LJF 2017: Marius Neset at Ronnie Scott's




John Watson enjoys great music from an extraordinarily creative saxophonist, as Marius Neset and his quintet play a sold-out gig at Ronnie Scott's

Marius Neset may be from a peaceful Norwegian village, but his playing is absolutely volcanic. The blazing lava of sound erupts from the bell of his tenor and soprano saxophones - a glorious outpouring of emotion, with quite astonishing technical control.

It’s been a joy to follow the development of his playing since he first visited the UK for - despite the furious intensity of his improvising at times - he now demonstrates a powerfully effective use of space and long melodic lines. He began his performance with his quintet at Ronnie Scott’s on Thursday night with the ringing of gentle bells, followed by notes on the tenor so soft they were barely breathed, building slowly towards the complex intensity we associate with his style.

And that complexity is almost mathematical in structure. In his solos, Neset will create a dense string of phrases, then invert the phrases and then mix the original line and the inversions. The result is almost dizzying in its impact - just marvellous to hear.

I enjoyed his quartet two weeks ago at the Belgrade Jazz Festival in Serbia - with the excellent Ivo Neame on piano.
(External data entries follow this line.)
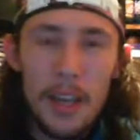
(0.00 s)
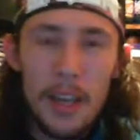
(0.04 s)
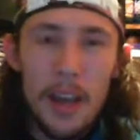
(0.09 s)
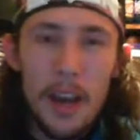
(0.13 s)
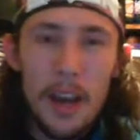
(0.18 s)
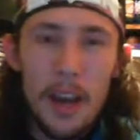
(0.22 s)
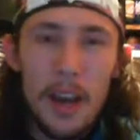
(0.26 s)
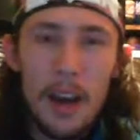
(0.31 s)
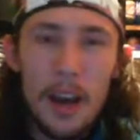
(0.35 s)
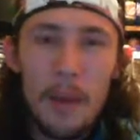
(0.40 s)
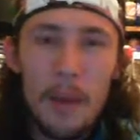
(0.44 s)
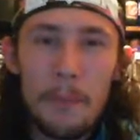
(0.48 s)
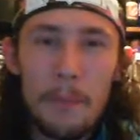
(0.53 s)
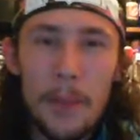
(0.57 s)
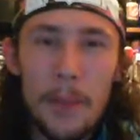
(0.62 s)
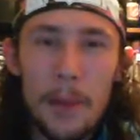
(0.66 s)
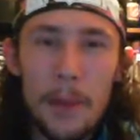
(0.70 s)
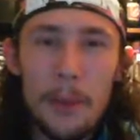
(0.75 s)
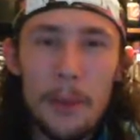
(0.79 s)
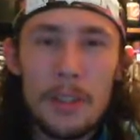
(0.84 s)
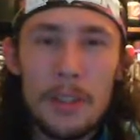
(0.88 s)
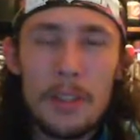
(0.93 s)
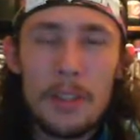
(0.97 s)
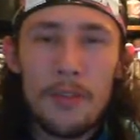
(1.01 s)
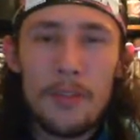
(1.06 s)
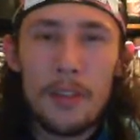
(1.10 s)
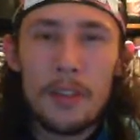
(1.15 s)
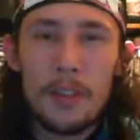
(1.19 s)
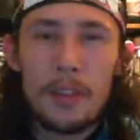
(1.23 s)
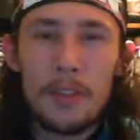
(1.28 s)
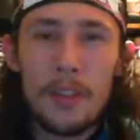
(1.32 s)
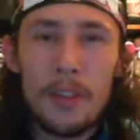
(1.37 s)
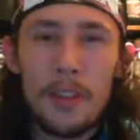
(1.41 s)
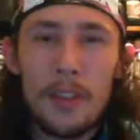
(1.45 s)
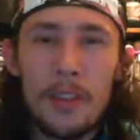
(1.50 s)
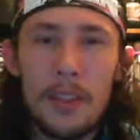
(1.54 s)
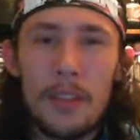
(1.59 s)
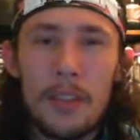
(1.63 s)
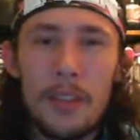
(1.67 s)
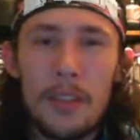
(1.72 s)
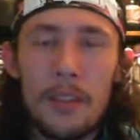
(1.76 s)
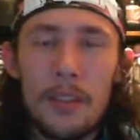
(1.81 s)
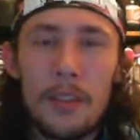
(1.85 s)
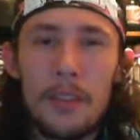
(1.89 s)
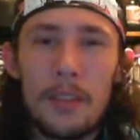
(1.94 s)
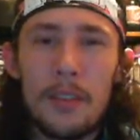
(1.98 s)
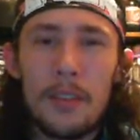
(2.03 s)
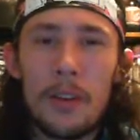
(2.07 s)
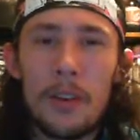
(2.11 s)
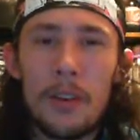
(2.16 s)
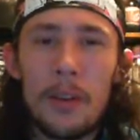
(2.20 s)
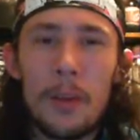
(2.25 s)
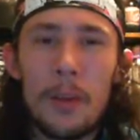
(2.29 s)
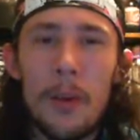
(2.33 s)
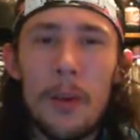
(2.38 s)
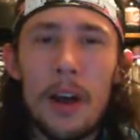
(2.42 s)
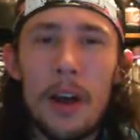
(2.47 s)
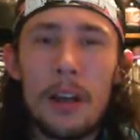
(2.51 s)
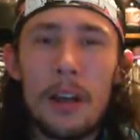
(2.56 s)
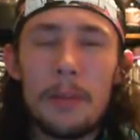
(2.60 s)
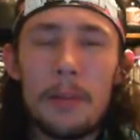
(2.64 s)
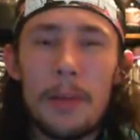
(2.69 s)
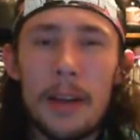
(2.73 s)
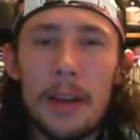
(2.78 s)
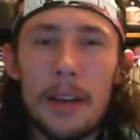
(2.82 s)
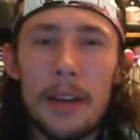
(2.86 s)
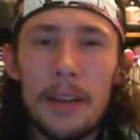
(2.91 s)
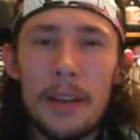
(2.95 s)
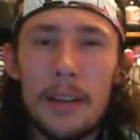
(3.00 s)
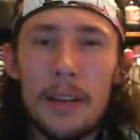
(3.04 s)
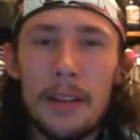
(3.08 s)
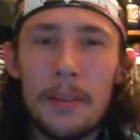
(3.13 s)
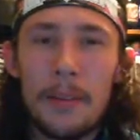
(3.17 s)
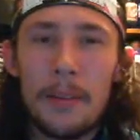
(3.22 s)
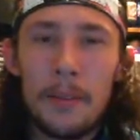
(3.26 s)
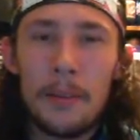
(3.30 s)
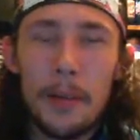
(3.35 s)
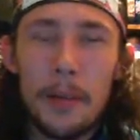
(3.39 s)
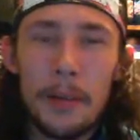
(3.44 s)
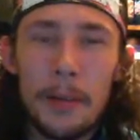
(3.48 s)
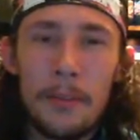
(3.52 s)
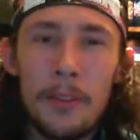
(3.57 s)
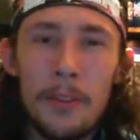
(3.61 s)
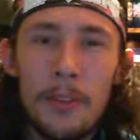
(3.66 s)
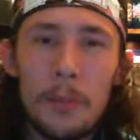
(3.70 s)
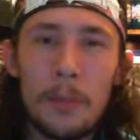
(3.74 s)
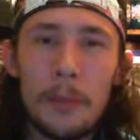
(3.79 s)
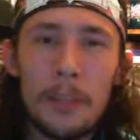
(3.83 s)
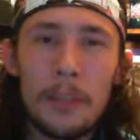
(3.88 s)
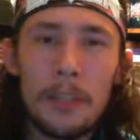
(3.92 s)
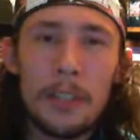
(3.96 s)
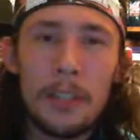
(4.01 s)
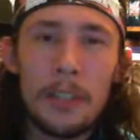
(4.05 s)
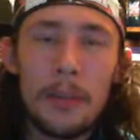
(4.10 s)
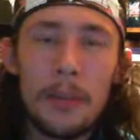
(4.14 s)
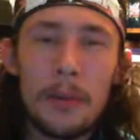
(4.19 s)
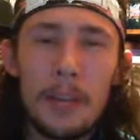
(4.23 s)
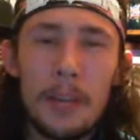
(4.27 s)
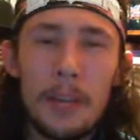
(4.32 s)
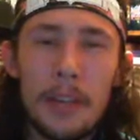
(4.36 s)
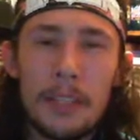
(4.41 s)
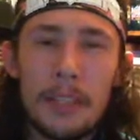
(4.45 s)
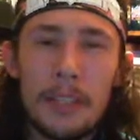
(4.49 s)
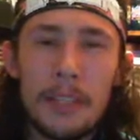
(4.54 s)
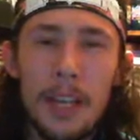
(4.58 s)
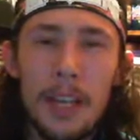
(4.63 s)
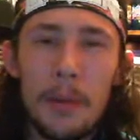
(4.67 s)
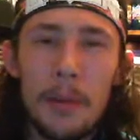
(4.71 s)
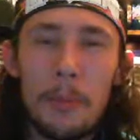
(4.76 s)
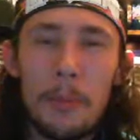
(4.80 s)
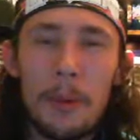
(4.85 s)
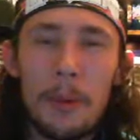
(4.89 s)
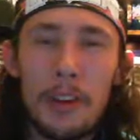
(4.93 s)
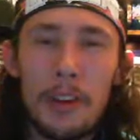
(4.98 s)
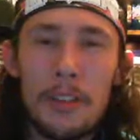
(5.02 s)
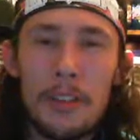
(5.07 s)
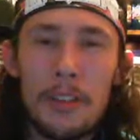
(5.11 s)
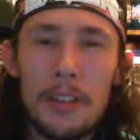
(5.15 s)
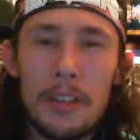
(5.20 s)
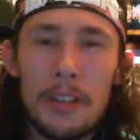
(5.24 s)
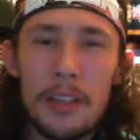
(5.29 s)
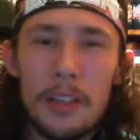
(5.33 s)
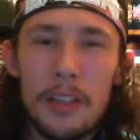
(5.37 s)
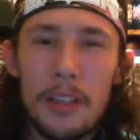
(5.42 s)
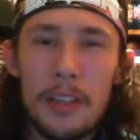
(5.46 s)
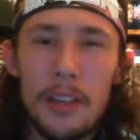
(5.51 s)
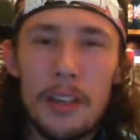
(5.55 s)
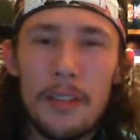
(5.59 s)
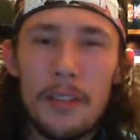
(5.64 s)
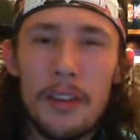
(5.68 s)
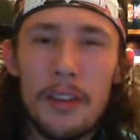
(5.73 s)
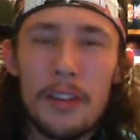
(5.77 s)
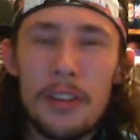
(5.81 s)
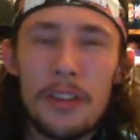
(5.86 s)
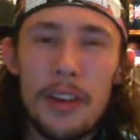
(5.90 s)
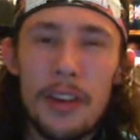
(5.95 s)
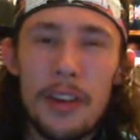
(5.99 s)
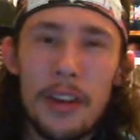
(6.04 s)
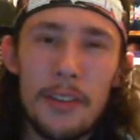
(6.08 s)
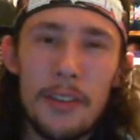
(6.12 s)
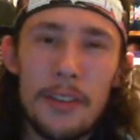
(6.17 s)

I watched the first third of it a while back, a few months ago, and then I stopped watching. And then I've actually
For the quintet sold-out date at Ronnie’s, Dan Nicholls replaced Neame very effectively, and the performance was considerably enhanced by the addition of Jim Hart on vibes, marimba and percussion. Mike Janisch was again the bassist, and the immensely dynamic Anton Eger was again on drums.

The repertoire at Ronnie’s, as at Belgrade, was mainly from Neset’s new ACT album Circle Of Chimes, with Neset compositions including Sirens Of Cologne, Prague’s Ballet and 1994. The encore, on solo tenor, was a new piece he had written for flute (his sister is an accomplished flautist) and it reminded me of the Hardanger fiddle folk dances of his homeland, such as hallings and hoppas.

Great music indeed, and so much still to look forward to from this extraordinarily creative player.